## Task requirements:
Reproduce the data in its entirety, exactly as written.

(Collected data)
....
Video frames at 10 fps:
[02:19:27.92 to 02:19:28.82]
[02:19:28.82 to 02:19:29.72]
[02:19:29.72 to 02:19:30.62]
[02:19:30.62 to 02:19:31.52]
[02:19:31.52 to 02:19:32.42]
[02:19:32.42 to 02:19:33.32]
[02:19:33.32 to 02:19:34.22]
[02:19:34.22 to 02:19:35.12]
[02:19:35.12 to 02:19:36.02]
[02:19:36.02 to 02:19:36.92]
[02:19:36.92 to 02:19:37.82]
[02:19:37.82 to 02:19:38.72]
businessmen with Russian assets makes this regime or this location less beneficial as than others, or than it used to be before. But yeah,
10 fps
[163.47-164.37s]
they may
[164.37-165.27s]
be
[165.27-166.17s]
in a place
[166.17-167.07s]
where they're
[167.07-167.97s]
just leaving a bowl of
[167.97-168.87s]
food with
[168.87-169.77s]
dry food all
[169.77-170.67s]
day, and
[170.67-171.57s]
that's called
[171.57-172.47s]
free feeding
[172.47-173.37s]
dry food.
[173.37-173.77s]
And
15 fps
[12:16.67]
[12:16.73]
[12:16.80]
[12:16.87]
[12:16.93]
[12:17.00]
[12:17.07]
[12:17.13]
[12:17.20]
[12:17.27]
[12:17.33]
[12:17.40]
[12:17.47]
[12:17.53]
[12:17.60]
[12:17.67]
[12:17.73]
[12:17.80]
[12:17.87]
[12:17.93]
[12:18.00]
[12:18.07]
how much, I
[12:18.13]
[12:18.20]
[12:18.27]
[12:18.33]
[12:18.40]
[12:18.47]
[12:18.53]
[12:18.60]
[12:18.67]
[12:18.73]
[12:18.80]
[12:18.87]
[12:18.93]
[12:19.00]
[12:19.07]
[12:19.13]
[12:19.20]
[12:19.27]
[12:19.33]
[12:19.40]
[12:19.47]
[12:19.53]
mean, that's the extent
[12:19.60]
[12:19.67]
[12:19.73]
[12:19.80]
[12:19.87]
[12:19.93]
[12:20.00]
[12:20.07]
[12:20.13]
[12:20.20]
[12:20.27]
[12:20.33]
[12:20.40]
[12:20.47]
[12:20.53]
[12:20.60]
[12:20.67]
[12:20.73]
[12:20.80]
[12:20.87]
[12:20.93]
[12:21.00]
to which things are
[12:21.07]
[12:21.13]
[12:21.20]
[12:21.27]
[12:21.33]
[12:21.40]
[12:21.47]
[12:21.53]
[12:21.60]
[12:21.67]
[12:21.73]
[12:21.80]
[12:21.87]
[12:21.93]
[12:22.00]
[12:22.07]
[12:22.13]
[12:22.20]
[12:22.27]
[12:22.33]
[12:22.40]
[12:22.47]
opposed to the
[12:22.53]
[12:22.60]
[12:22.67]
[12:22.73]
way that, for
....
## Solution:
Video frames at 10 fps:
[02:19:27.92 to 02:19:28.82]
[02:19:28.82 to 02:19:29.72]
[02:19:29.72 to 02:19:30.62]
[02:19:30.62 to 02:19:31.52]
[02:19:31.52 to 02:19:32.42]
[02:19:32.42 to 02:19:33.32]
[02:19:33.32 to 02:19:34.22]
[02:19:34.22 to 02:19:35.12]
[02:19:35.12 to 02:19:36.02]
[02:19:36.02 to 02:19:36.92]
[02:19:36.92 to 02:19:37.82]
[02:19:37.82 to 02:19:38.72]
businessmen with Russian assets makes this regime or this location less beneficial as than others, or than it used to be before. But yeah,
10 fps
[163.47-164.37s]
they may
[164.37-165.27s]
be
[165.27-166.17s]
in a place
[166.17-167.07s]
where they're
[167.07-167.97s]
just leaving a bowl of
[167.97-168.87s]
food with
[168.87-169.77s]
dry food all
[169.77-170.67s]
day, and
[170.67-171.57s]
that's called
[171.57-172.47s]
free feeding
[172.47-173.37s]
dry food.
[173.37-173.77s]
And
15 fps
[12:16.67]
[12:16.73]
[12:16.80]
[12:16.87]
[12:16.93]
[12:17.00]
[12:17.07]
[12:17.13]
[12:17.20]
[12:17.27]
[12:17.33]
[12:17.40]
[12:17.47]
[12:17.53]
[12:17.60]
[12:17.67]
[12:17.73]
[12:17.80]
[12:17.87]
[12:17.93]
[12:18.00]
[12:18.07]
how much, I
[12:18.13]
[12:18.20]
[12:18.27]
[12:18.33]
[12:18.40]
[12:18.47]
[12:18.53]
[12:18.60]
[12:18.67]
[12:18.73]
[12:18.80]
[12:18.87]
[12:18.93]
[12:19.00]
[12:19.07]
[12:19.13]
[12:19.20]
[12:19.27]
[12:19.33]
[12:19.40]
[12:19.47]
[12:19.53]
mean, that's the extent
[12:19.60]
[12:19.67]
[12:19.73]
[12:19.80]
[12:19.87]
[12:19.93]
[12:20.00]
[12:20.07]
[12:20.13]
[12:20.20]
[12:20.27]
[12:20.33]
[12:20.40]
[12:20.47]
[12:20.53]
[12:20.60]
[12:20.67]
[12:20.73]
[12:20.80]
[12:20.87]
[12:20.93]
[12:21.00]
to which things are
[12:21.07]
[12:21.13]
[12:21.20]
[12:21.27]
[12:21.33]
[12:21.40]
[12:21.47]
[12:21.53]
[12:21.60]
[12:21.67]
[12:21.73]
[12:21.80]
[12:21.87]
[12:21.93]
[12:22.00]
[12:22.07]
[12:22.13]
[12:22.20]
[12:22.27]
[12:22.33]
[12:22.40]
[12:22.47]
opposed to the
[12:22.53]
[12:22.60]
[12:22.67]
[12:22.73]
way that, for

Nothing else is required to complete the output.